### PROBLEM
If a line below falls between the line with "[1:06:38.44-1:06:39.44]" and the line with "What the speaker", or is one of those two, output it exactly; output nothing else and no pictures.

——————————

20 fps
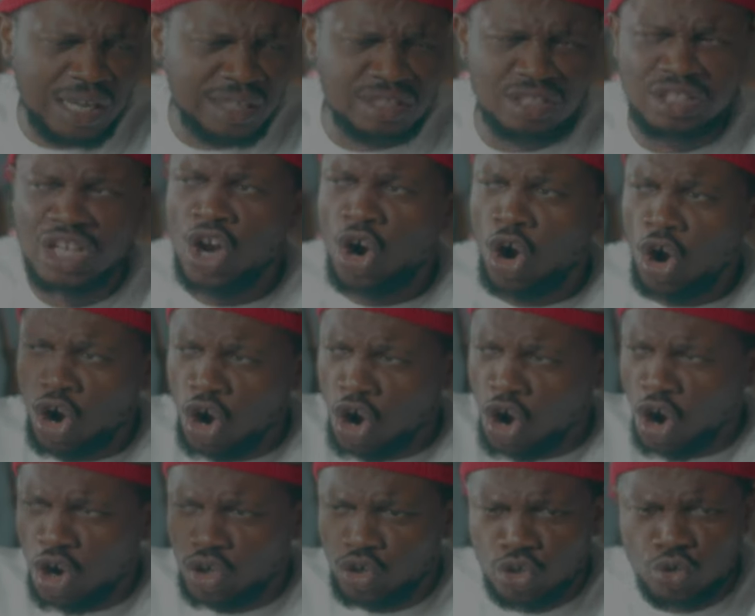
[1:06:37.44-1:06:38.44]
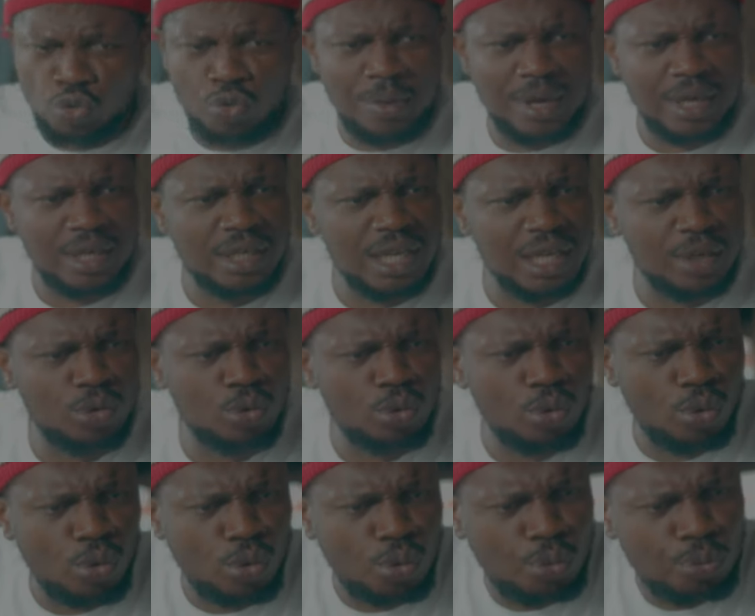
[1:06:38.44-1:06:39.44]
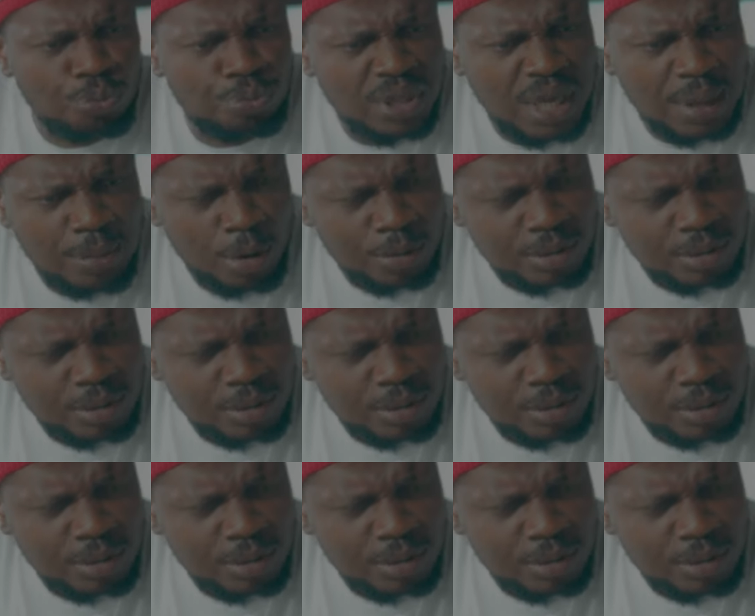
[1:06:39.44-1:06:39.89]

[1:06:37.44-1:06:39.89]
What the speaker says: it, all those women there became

——————————

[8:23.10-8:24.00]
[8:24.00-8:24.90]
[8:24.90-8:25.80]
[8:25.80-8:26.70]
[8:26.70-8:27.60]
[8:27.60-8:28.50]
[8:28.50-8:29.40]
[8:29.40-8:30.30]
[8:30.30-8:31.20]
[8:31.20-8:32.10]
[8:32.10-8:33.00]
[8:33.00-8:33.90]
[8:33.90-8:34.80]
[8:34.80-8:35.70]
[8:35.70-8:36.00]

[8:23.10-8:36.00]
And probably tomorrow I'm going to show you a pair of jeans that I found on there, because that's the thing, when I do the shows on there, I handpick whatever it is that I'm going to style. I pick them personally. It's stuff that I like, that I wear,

——————————

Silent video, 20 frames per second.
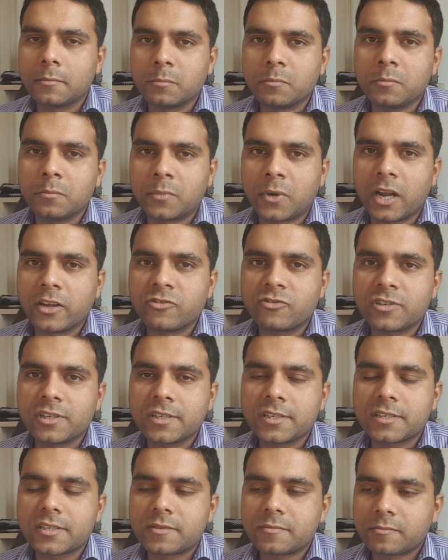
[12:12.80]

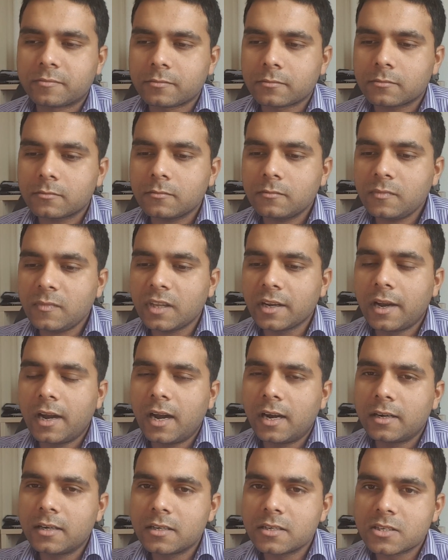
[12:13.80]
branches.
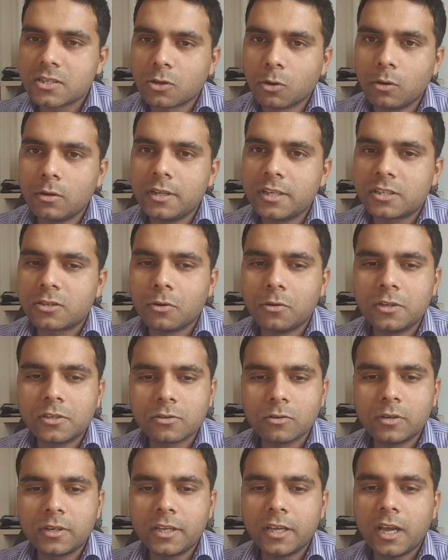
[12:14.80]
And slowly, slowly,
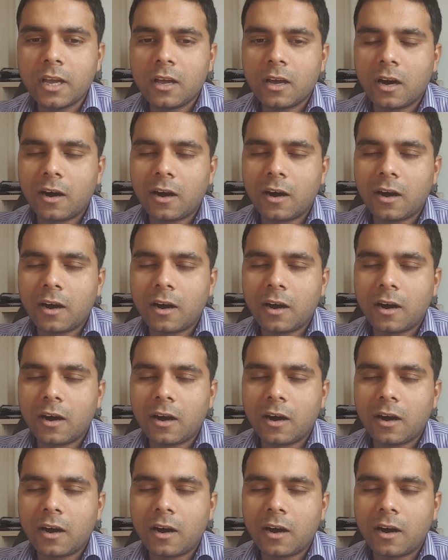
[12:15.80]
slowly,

——————————

### REPLY
[1:06:38.44-1:06:39.44]
[1:06:39.44-1:06:39.89]

[1:06:37.44-1:06:39.89]
What the speaker says: it, all those women there became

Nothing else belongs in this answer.